**EXERCISE GOAL:** For each entry below, please return its exact wording and leave out any picture.

-*-

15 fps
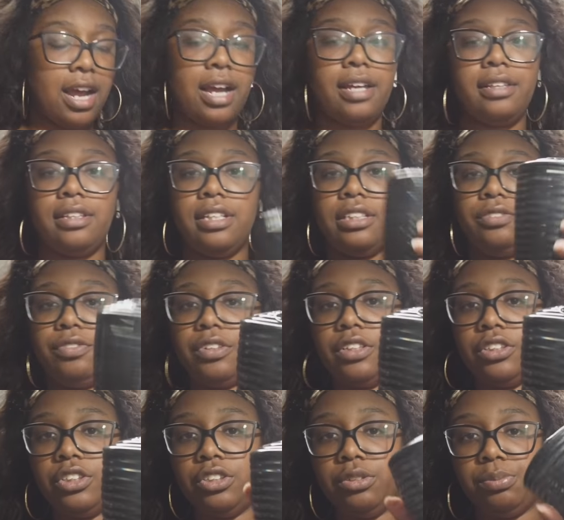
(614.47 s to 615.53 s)
got this for
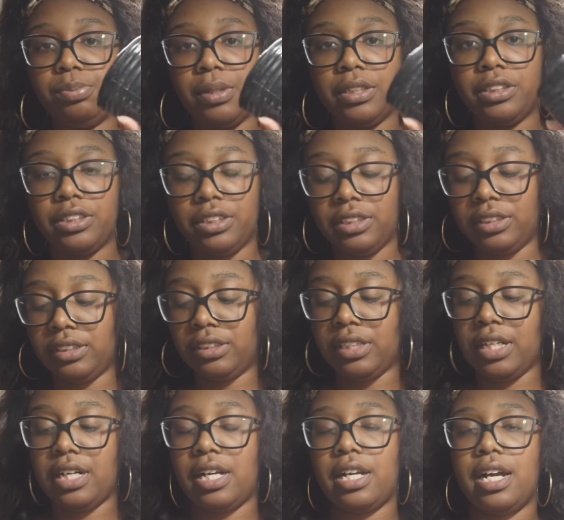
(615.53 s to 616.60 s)
the toothbrushes
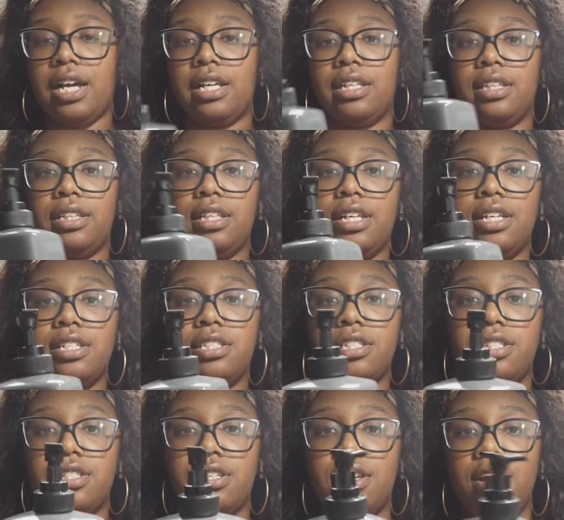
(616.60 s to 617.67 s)
and I got
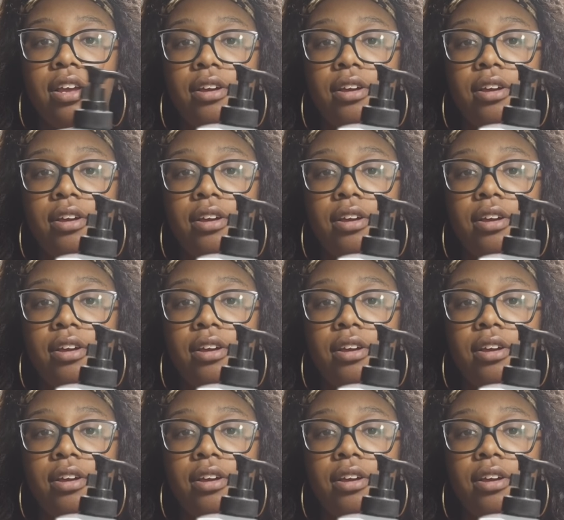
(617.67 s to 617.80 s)
this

-*-

**EXERCISE ANSWER:**
15 fps
(614.47 s to 615.53 s)
got this for
(615.53 s to 616.60 s)
the toothbrushes
(616.60 s to 617.67 s)
and I got
(617.67 s to 617.80 s)
this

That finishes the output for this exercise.